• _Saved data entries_
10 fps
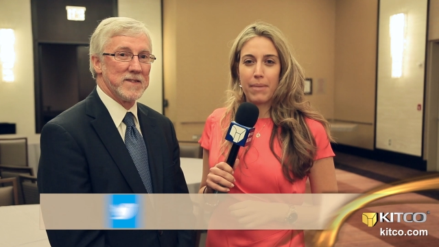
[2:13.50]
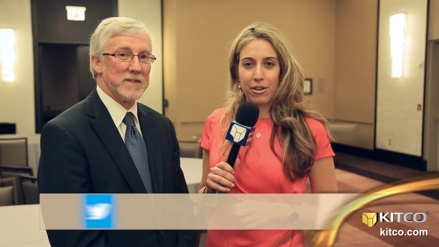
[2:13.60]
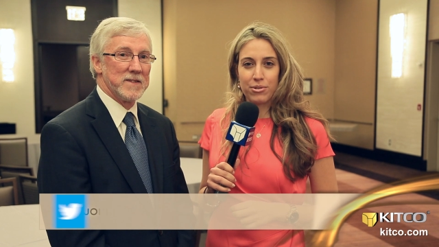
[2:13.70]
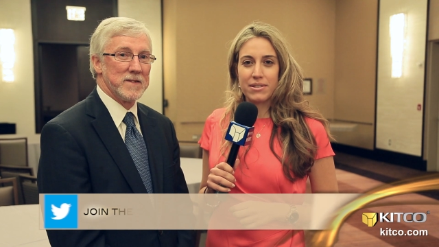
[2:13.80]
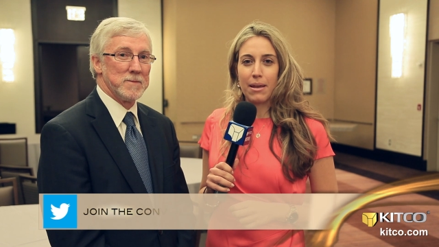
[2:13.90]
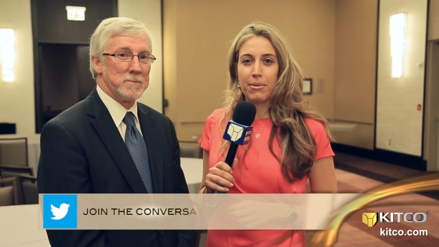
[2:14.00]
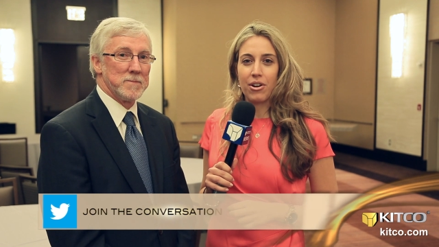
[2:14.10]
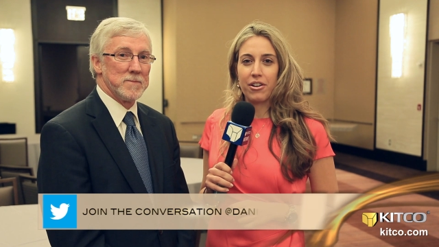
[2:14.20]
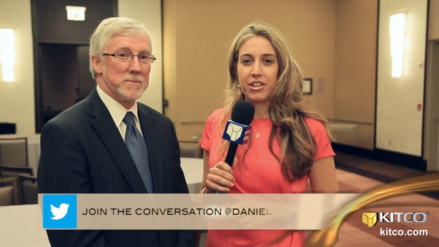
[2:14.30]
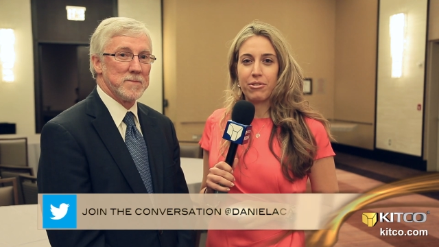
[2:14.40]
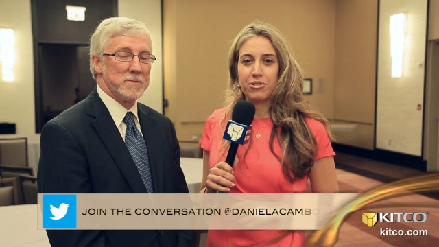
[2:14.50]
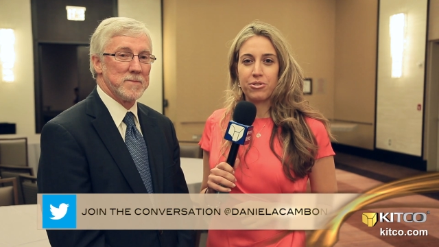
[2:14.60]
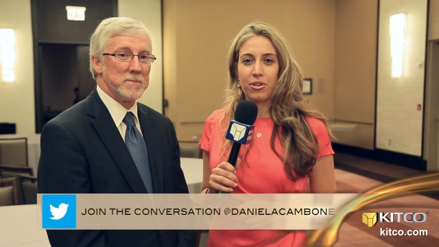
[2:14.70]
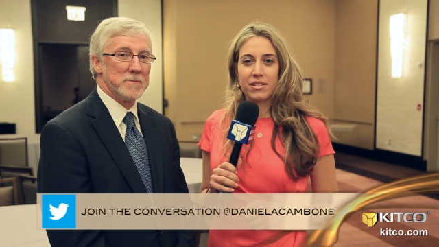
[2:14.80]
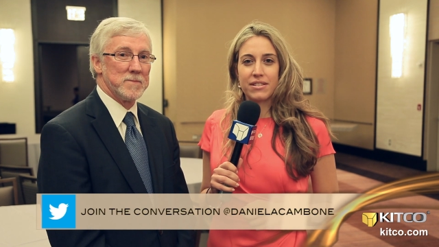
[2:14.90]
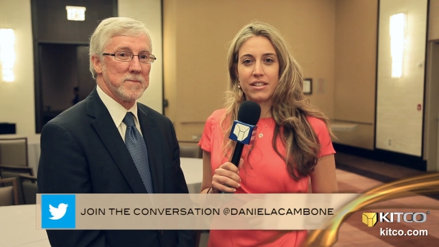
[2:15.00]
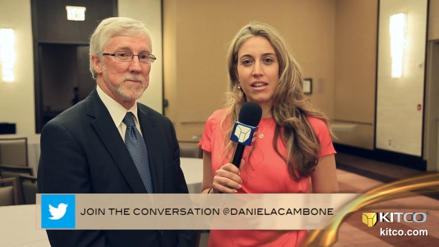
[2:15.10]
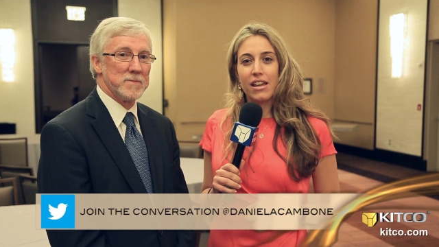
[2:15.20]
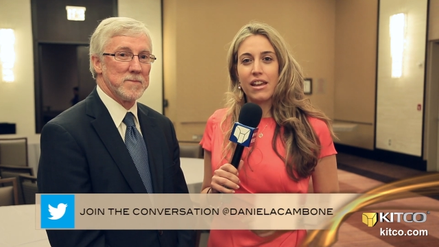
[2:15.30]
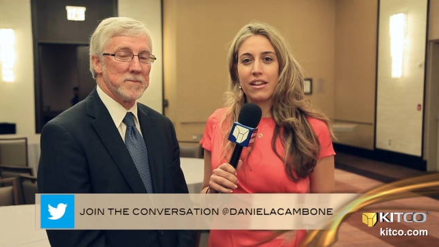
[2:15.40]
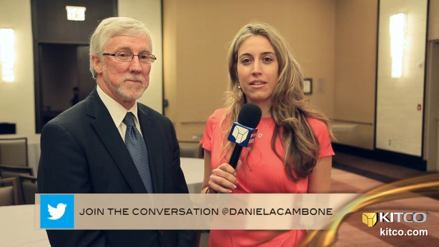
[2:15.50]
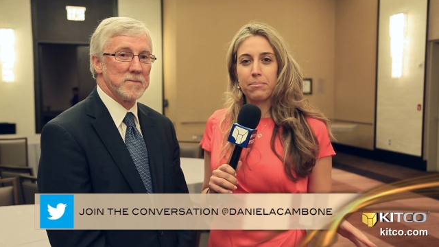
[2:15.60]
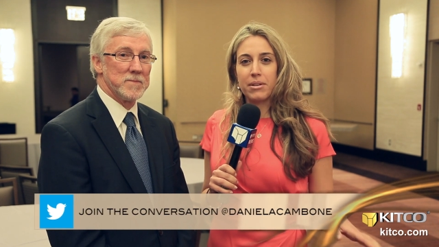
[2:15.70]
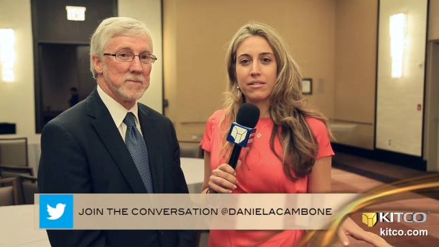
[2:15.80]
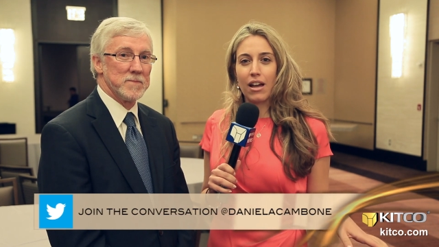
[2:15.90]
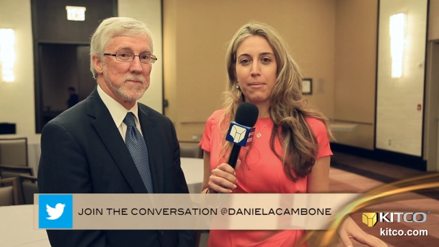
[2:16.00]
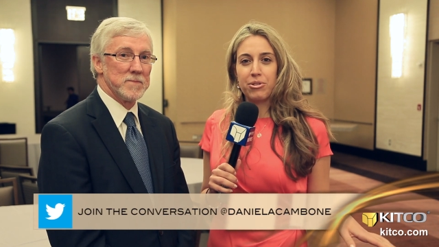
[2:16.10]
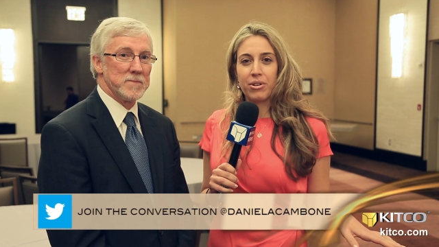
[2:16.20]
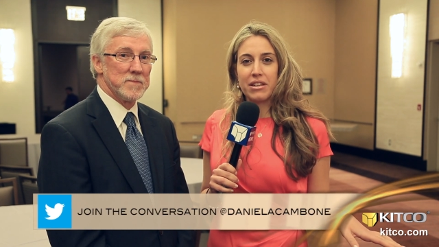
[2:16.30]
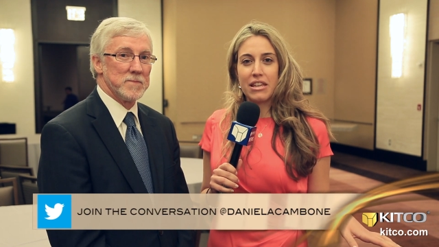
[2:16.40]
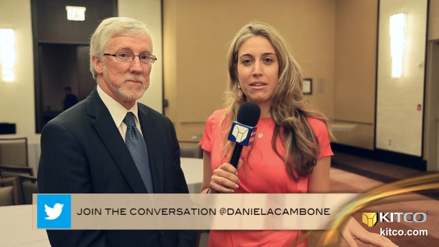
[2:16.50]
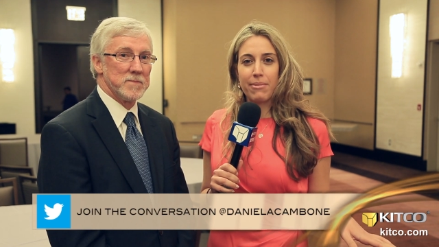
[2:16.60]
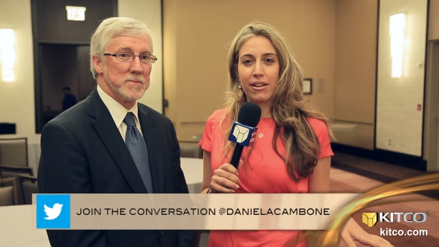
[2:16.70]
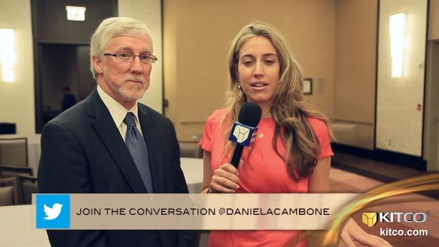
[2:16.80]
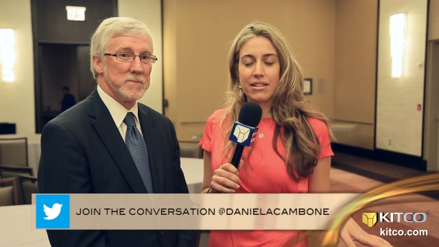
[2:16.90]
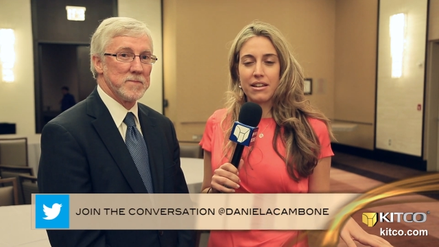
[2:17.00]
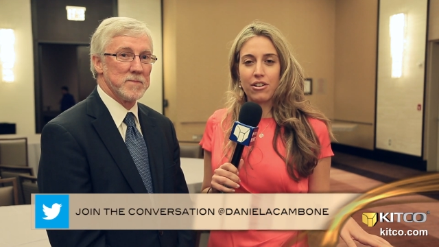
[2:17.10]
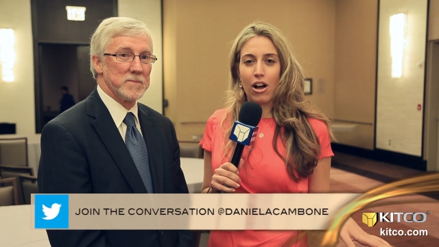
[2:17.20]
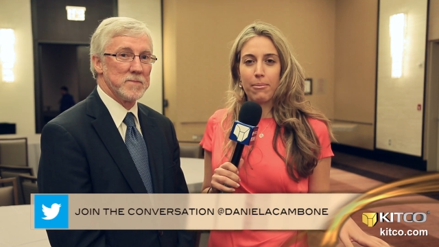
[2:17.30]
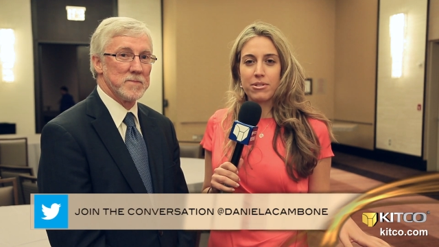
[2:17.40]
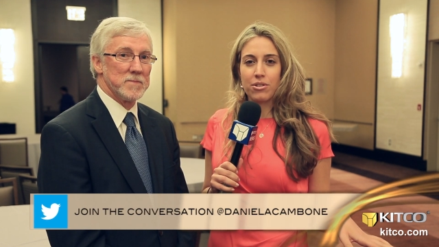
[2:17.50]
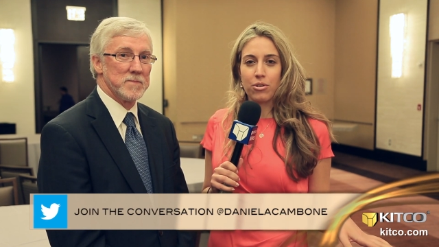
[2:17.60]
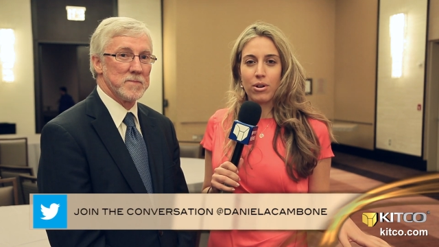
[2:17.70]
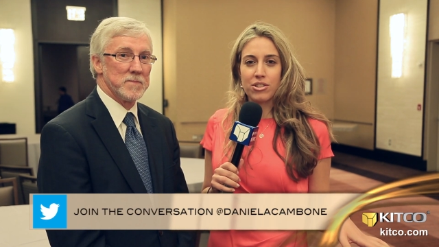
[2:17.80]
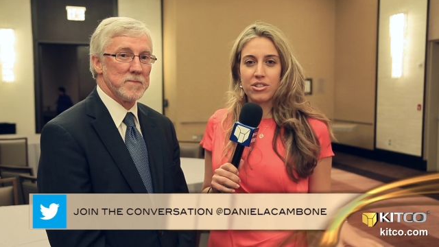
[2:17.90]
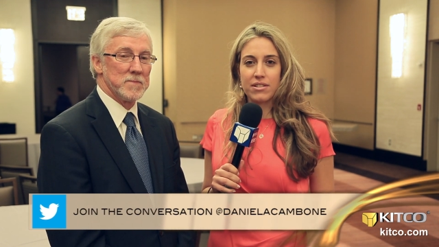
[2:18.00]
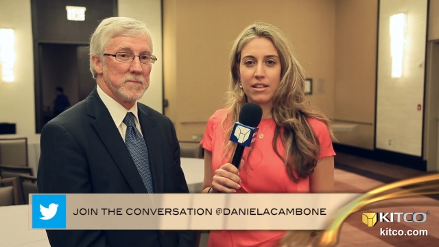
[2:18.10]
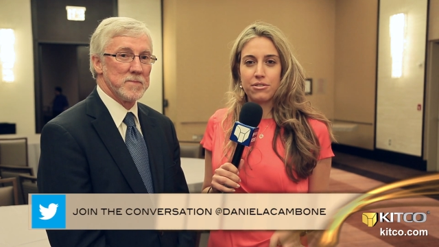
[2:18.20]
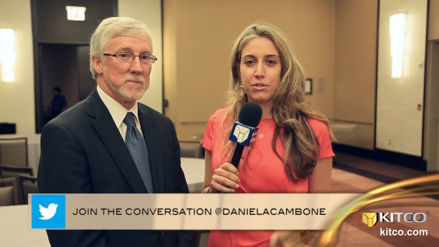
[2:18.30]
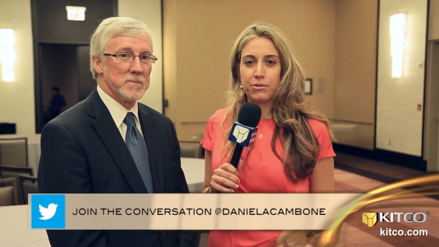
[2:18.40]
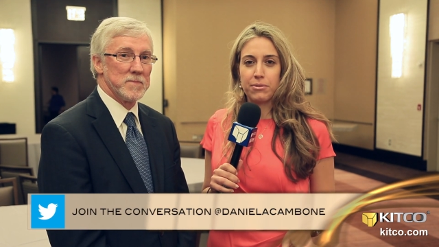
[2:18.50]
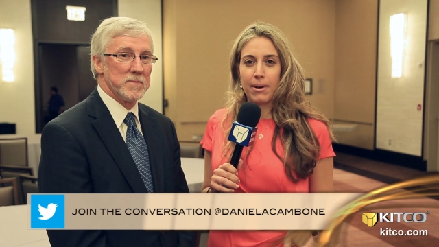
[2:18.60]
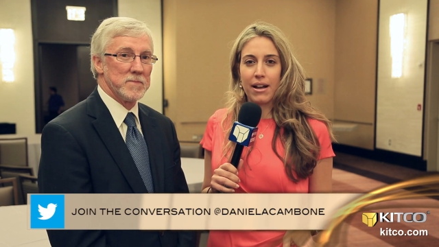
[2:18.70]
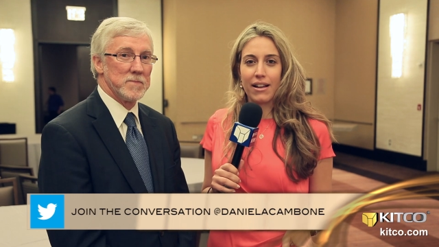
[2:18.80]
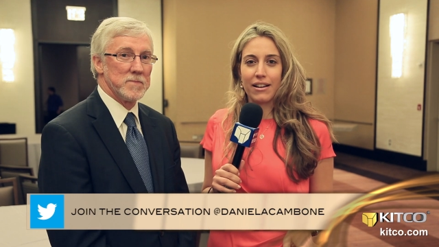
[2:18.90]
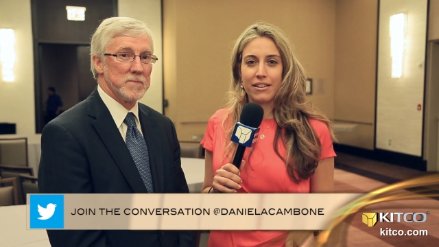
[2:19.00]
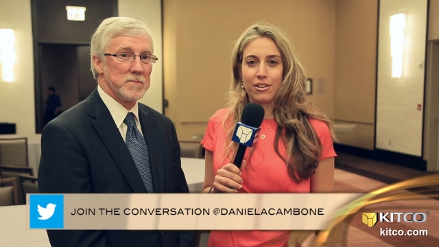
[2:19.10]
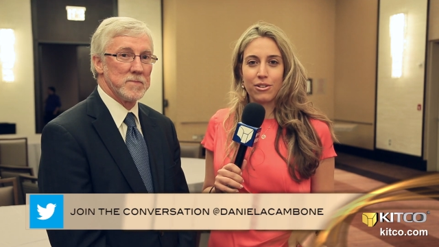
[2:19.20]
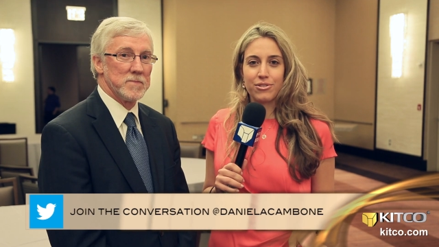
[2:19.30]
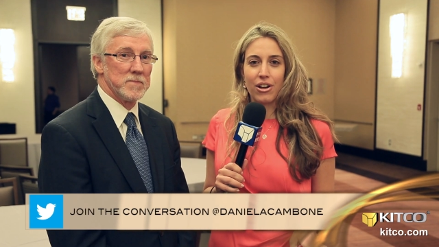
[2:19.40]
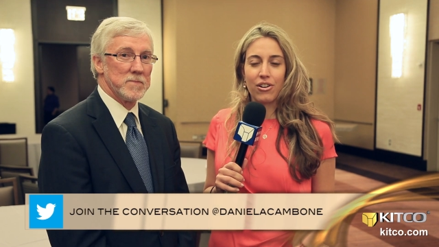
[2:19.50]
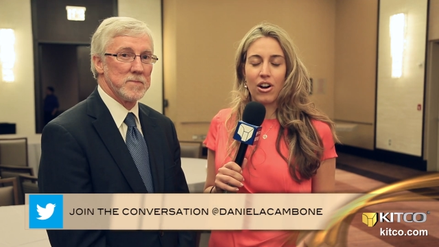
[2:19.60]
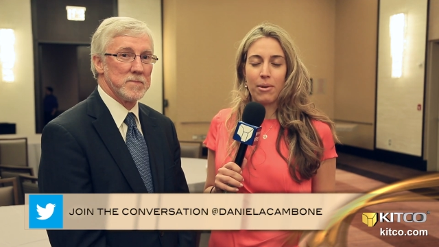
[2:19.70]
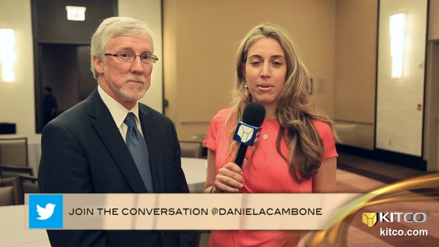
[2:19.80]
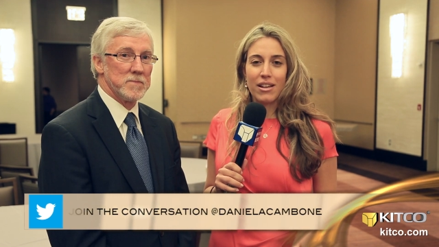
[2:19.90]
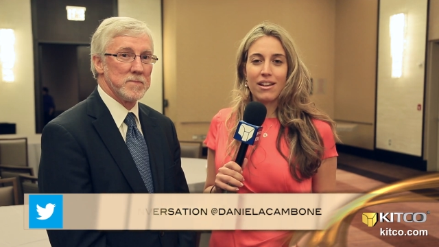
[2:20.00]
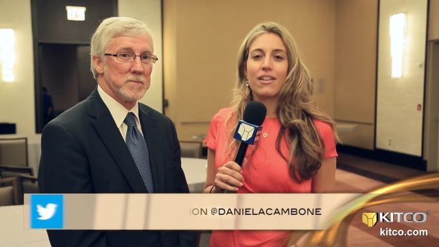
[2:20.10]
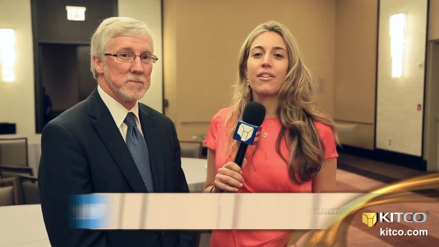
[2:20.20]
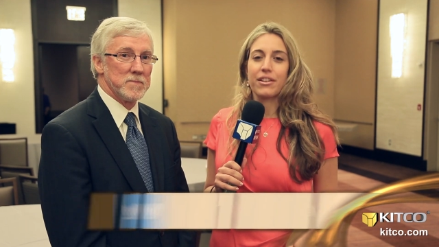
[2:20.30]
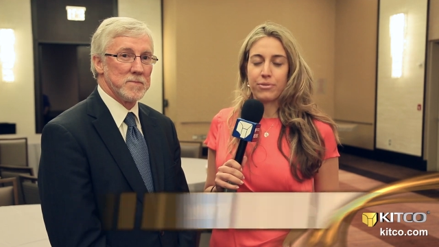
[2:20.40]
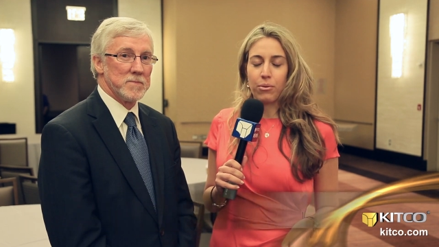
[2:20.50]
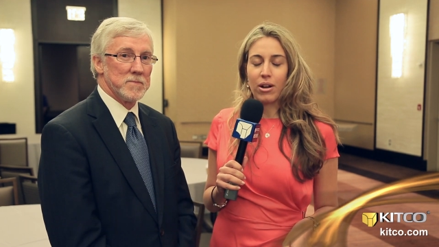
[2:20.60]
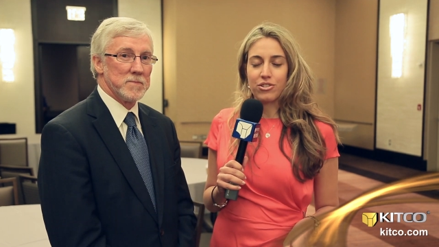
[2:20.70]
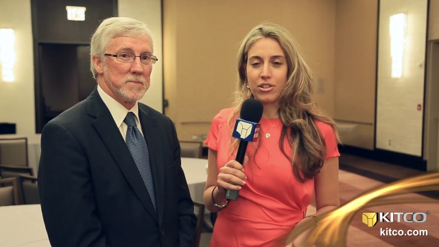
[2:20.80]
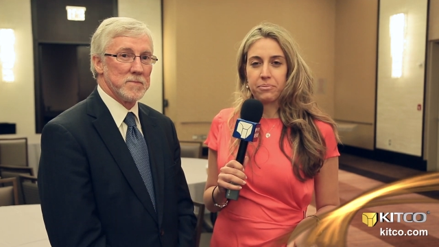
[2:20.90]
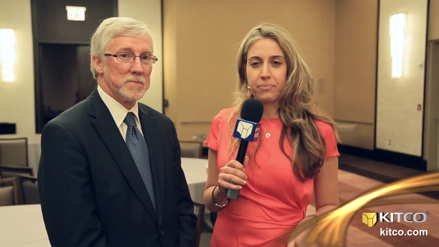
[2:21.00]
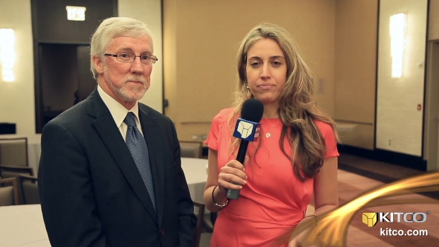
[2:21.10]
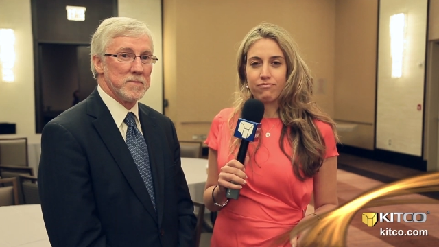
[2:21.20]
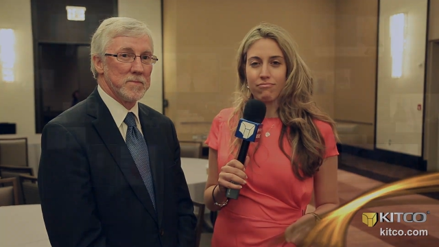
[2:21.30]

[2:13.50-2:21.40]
Speaker 1: metal seminar here in New York City. In the meantime, you can email us any comments or questions at newsfeedback@kitco.com. Thanks for watching.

• _EXERCISE DETAILS_
Your answer must be an exact copy of the data above, minus its pictures.

• _ANSWER TO THE EXERCISE_
10 fps
[2:13.50]
[2:13.60]
[2:13.70]
[2:13.80]
[2:13.90]
[2:14.00]
[2:14.10]
[2:14.20]
[2:14.30]
[2:14.40]
[2:14.50]
[2:14.60]
[2:14.70]
[2:14.80]
[2:14.90]
[2:15.00]
[2:15.10]
[2:15.20]
[2:15.30]
[2:15.40]
[2:15.50]
[2:15.60]
[2:15.70]
[2:15.80]
[2:15.90]
[2:16.00]
[2:16.10]
[2:16.20]
[2:16.30]
[2:16.40]
[2:16.50]
[2:16.60]
[2:16.70]
[2:16.80]
[2:16.90]
[2:17.00]
[2:17.10]
[2:17.20]
[2:17.30]
[2:17.40]
[2:17.50]
[2:17.60]
[2:17.70]
[2:17.80]
[2:17.90]
[2:18.00]
[2:18.10]
[2:18.20]
[2:18.30]
[2:18.40]
[2:18.50]
[2:18.60]
[2:18.70]
[2:18.80]
[2:18.90]
[2:19.00]
[2:19.10]
[2:19.20]
[2:19.30]
[2:19.40]
[2:19.50]
[2:19.60]
[2:19.70]
[2:19.80]
[2:19.90]
[2:20.00]
[2:20.10]
[2:20.20]
[2:20.30]
[2:20.40]
[2:20.50]
[2:20.60]
[2:20.70]
[2:20.80]
[2:20.90]
[2:21.00]
[2:21.10]
[2:21.20]
[2:21.30]

[2:13.50-2:21.40]
Speaker 1: metal seminar here in New York City. In the meantime, you can email us any comments or questions at newsfeedback@kitco.com. Thanks for watching.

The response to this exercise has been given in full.